In a press conference, the head of Turkey’s Directorate of Religious Affairs (Diyanet), Mehmet Görmez, stated no news had been received about the 18 Turkish pilgrims known to have been in the area of the stampede.
Although Turkish groups were prohibited from entering that area, a total of eighteen pilgrims were believed to be in the vicinity.
Görmez specified that nine Turkish citizens each from two agencies were reportedly in the area, yet officials have so far been unable to make contact with them.
The pilgrimage, the world’s largest annual gathering of people, has been the scene of deadly disasters in the past, including stampedes, tent fires and riots.
The last major incident in haj took place in 2006, when at least 346 pilgrims were killed as they attempted to perform the stoning of the devil at Jamarat.
However, massive infrastructure upgrades and extensive spending on crowd control technology over the past two decades had made such events far less common.
Street 204 is one of the two main arteries leading through the camp at Mina to Jamarat, where pilgrims ritually stone the devil by hurling pebbles at three large pillars.
Reuters reporters in another part of Mina said they could hear police and ambulance sirens, but that roads leading to the site of the disaster had been blocked to prevent a further crowds developing.
Photographs published on the civil defence Twitter feed showed pilgrims lying on stretchers while emergency workers in high-visibility jackets lifted them into an ambulance.
It said more than 220 ambulances and 4,000 rescue workers had been sent to the stampede’s location to help the wounded.
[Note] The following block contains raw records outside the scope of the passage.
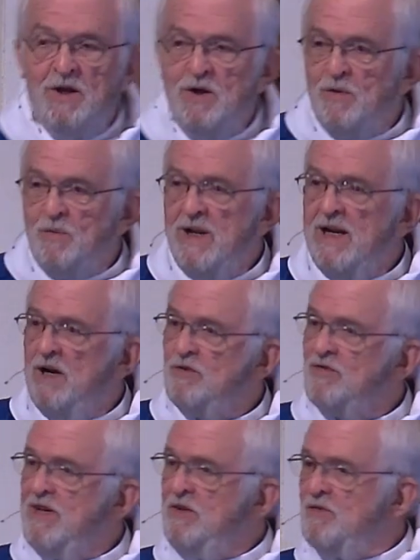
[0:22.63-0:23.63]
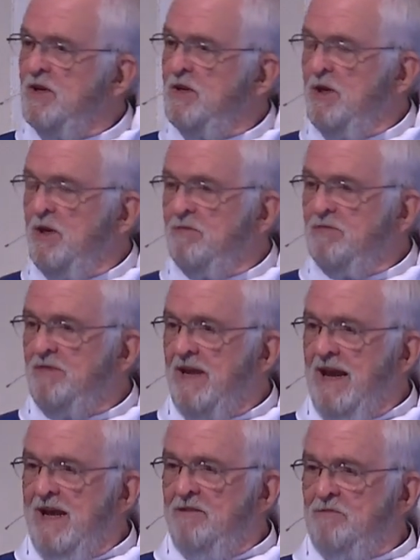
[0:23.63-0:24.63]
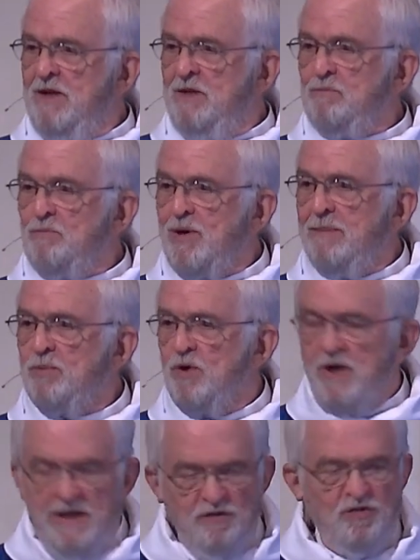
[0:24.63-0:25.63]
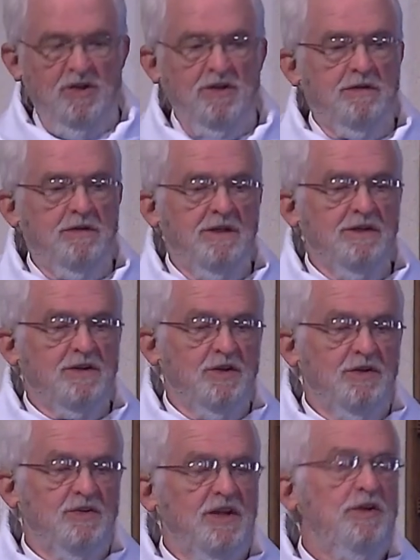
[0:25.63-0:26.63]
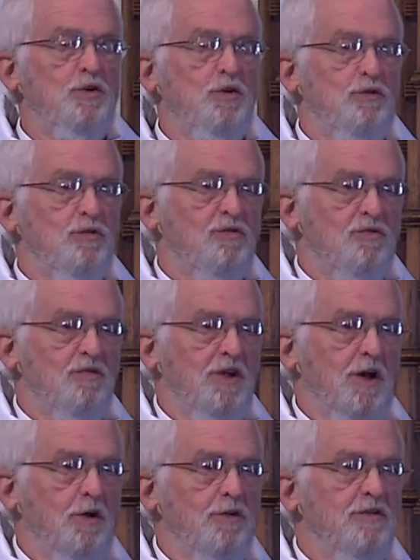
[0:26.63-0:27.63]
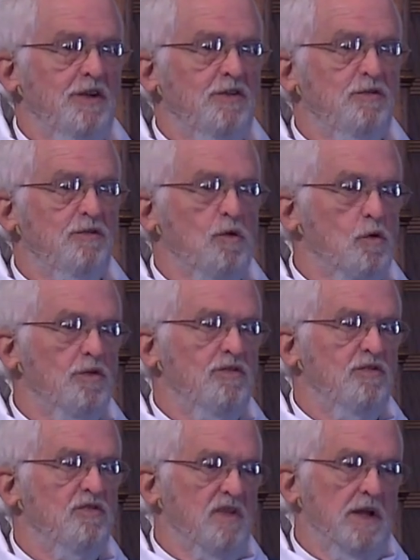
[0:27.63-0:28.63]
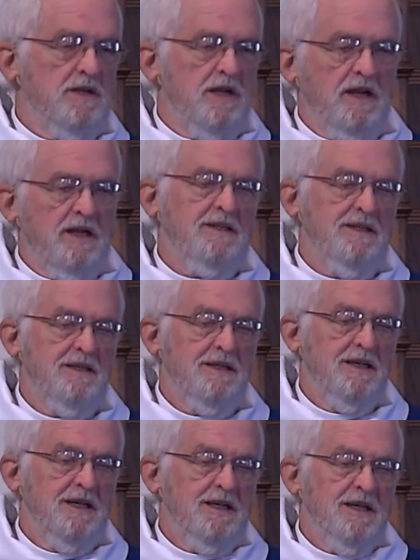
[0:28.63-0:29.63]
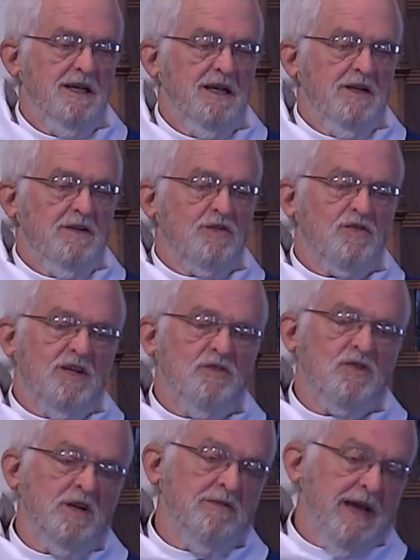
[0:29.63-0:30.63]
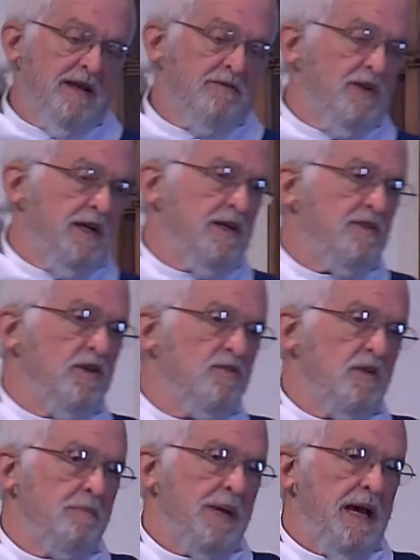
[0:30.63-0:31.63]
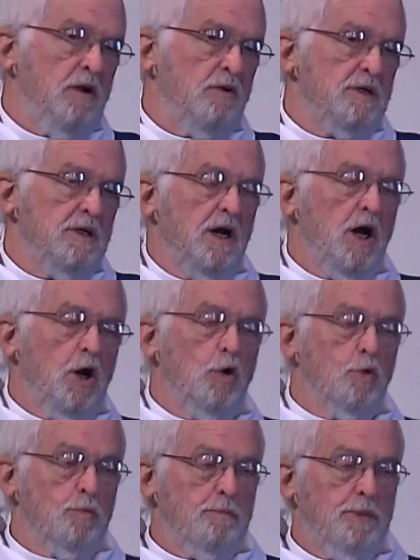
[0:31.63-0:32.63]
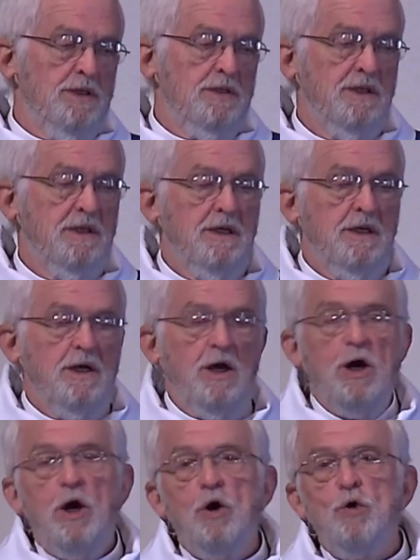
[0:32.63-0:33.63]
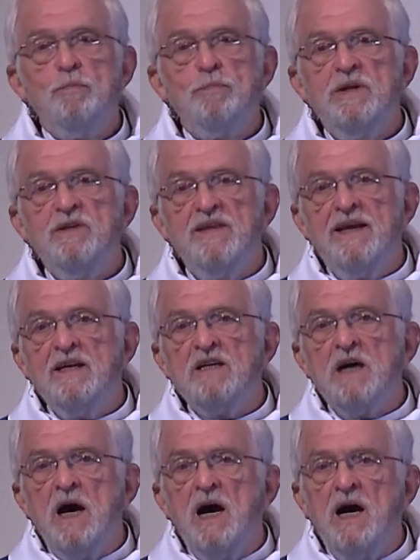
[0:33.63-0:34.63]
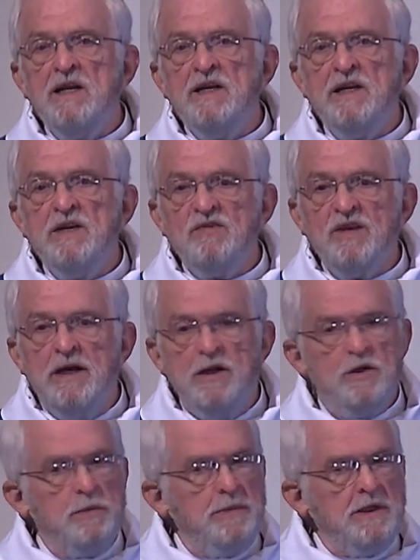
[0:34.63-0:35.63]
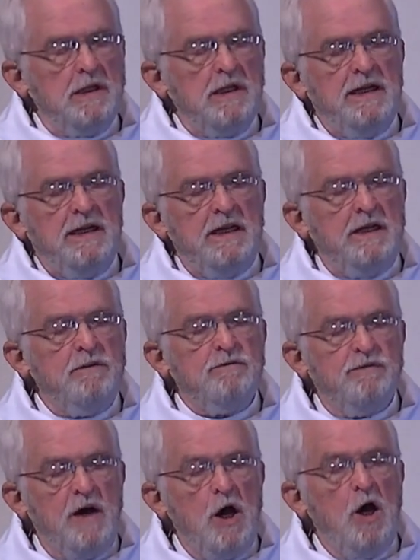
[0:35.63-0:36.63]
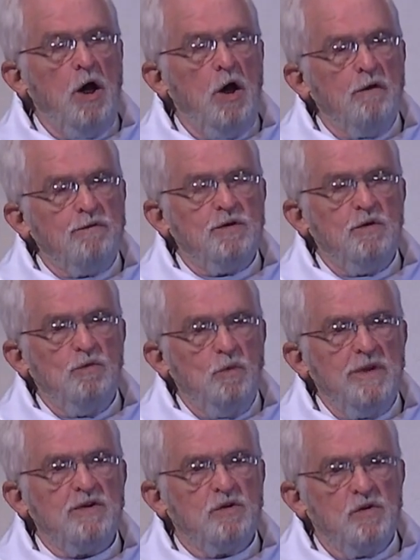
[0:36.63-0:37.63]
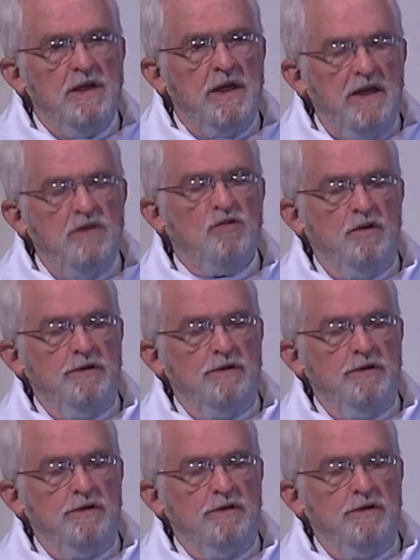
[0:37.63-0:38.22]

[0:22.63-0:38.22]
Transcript: Well, our season of Advent preparation continues on this fourth Sunday the season of Advent is about hope hope that God is intimately involved with creation.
Saudi-owned Al-Arabiya television channel showed a convoy of ambulances driving through the Mina camp.
“Work is underway to separate large groups of people and direct pilgrims to alternative routes,” the Saudi Civil Defence said on its Twitter account.
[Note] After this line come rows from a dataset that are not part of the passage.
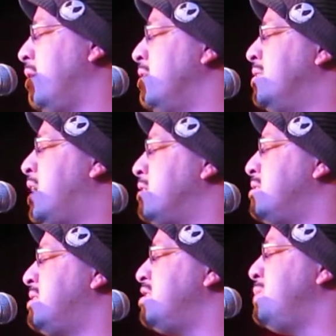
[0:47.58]
The doctor
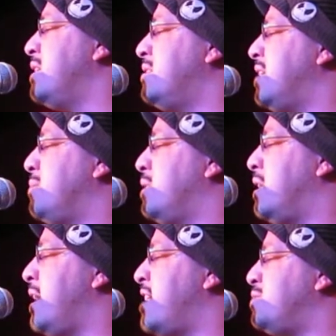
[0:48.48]
sits me at the table and
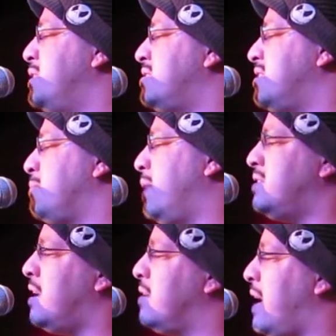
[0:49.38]
he asks me to stick my
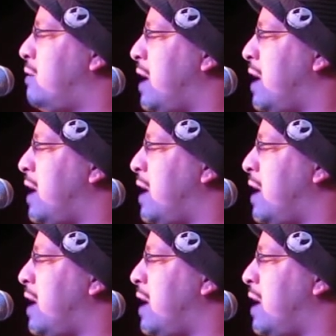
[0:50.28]
tongue out.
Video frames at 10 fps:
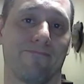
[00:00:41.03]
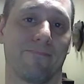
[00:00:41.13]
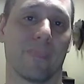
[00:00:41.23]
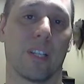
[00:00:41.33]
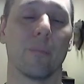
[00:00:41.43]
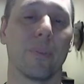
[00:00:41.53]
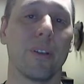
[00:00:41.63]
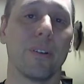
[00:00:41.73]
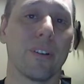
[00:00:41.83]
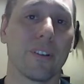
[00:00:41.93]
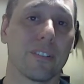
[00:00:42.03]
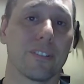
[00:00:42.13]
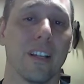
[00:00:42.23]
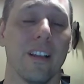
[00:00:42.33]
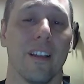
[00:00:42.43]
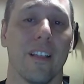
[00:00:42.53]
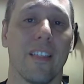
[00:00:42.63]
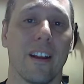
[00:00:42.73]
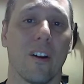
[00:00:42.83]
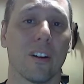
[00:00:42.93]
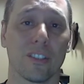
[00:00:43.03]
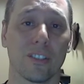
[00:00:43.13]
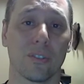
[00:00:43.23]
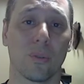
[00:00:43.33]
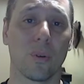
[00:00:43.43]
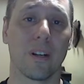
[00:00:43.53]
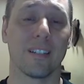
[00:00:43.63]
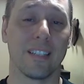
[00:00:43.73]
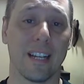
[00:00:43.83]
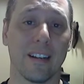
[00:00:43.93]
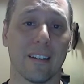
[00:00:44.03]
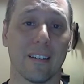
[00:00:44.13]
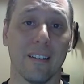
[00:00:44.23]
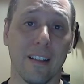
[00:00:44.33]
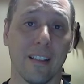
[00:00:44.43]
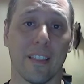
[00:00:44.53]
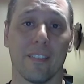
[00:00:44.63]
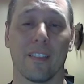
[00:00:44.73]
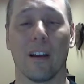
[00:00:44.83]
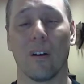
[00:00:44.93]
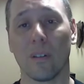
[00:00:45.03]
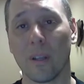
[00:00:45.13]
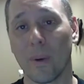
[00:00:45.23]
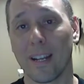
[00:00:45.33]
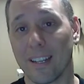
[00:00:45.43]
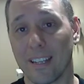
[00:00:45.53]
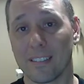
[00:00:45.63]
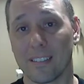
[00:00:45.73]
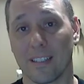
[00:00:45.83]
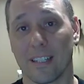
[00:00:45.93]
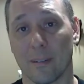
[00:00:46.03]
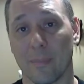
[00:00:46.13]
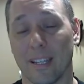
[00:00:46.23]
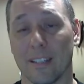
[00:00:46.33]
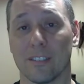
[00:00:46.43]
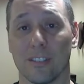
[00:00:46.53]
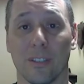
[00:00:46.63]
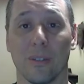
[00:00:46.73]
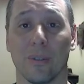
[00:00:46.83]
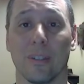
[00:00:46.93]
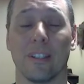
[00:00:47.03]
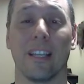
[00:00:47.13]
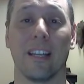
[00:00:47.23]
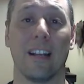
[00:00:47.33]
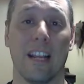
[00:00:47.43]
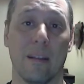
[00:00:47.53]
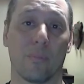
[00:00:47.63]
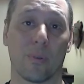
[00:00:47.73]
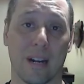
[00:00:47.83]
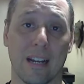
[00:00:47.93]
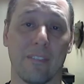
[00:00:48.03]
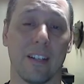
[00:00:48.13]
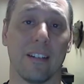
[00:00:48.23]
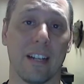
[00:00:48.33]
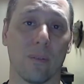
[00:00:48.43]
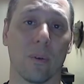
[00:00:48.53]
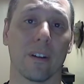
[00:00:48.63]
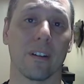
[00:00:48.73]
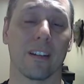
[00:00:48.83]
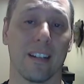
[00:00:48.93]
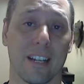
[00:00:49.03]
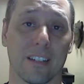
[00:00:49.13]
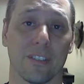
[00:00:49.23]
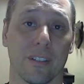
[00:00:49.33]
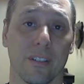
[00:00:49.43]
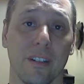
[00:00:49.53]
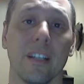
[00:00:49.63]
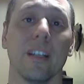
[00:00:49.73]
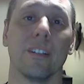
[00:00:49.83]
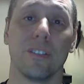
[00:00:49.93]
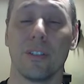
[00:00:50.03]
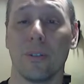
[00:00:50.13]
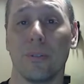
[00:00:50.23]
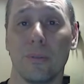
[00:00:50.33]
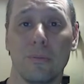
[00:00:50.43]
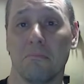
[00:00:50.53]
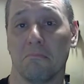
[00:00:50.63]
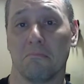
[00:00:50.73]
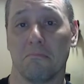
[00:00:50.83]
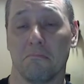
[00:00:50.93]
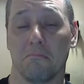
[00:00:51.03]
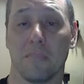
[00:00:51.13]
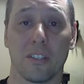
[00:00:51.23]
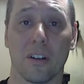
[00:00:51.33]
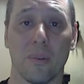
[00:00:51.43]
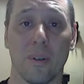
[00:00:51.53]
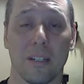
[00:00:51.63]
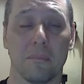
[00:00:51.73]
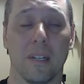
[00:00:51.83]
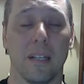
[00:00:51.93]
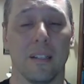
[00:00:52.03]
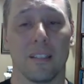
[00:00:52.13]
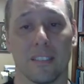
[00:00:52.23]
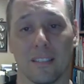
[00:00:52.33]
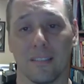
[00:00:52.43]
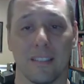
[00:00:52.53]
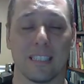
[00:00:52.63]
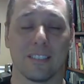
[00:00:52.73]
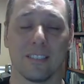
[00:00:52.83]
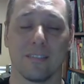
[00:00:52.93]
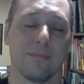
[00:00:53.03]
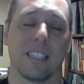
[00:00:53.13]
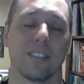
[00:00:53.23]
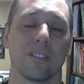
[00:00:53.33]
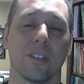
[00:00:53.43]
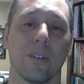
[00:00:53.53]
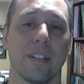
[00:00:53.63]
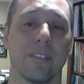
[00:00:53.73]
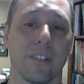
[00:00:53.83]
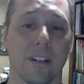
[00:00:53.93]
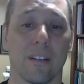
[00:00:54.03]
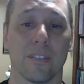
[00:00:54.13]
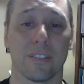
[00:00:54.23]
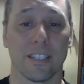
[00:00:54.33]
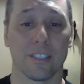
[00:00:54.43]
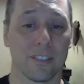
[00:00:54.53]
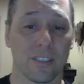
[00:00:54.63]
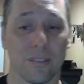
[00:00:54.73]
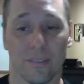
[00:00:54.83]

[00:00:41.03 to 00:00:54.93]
computers that are storing data that the only way to get to them is to get a private network connection to the dark web. So that's a totally different conversation. So,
Sept. 24 is also Eid al-Adha. It has traditionally been the most dangerous day of haj because vast numbers of pilgrims attempt to perform rituals at the same time in a single location.
Two weeks ago 110 people died in Mecca’s Grand Mosque when a crane working on an expansion project collapsed during a storm and toppled off the roof into the main courtyard, crushing pilgrims underneath.
Such disasters are politically sensitive for the kingdom’s ruling Al Saud dynasty, which presents itself internationally as the guardians of orthodox Islam and custodians of its holiest places in Mecca and Medina.
King Salman, like his predecessors, is officially styled “Custodian of the Two Holy Mosques”.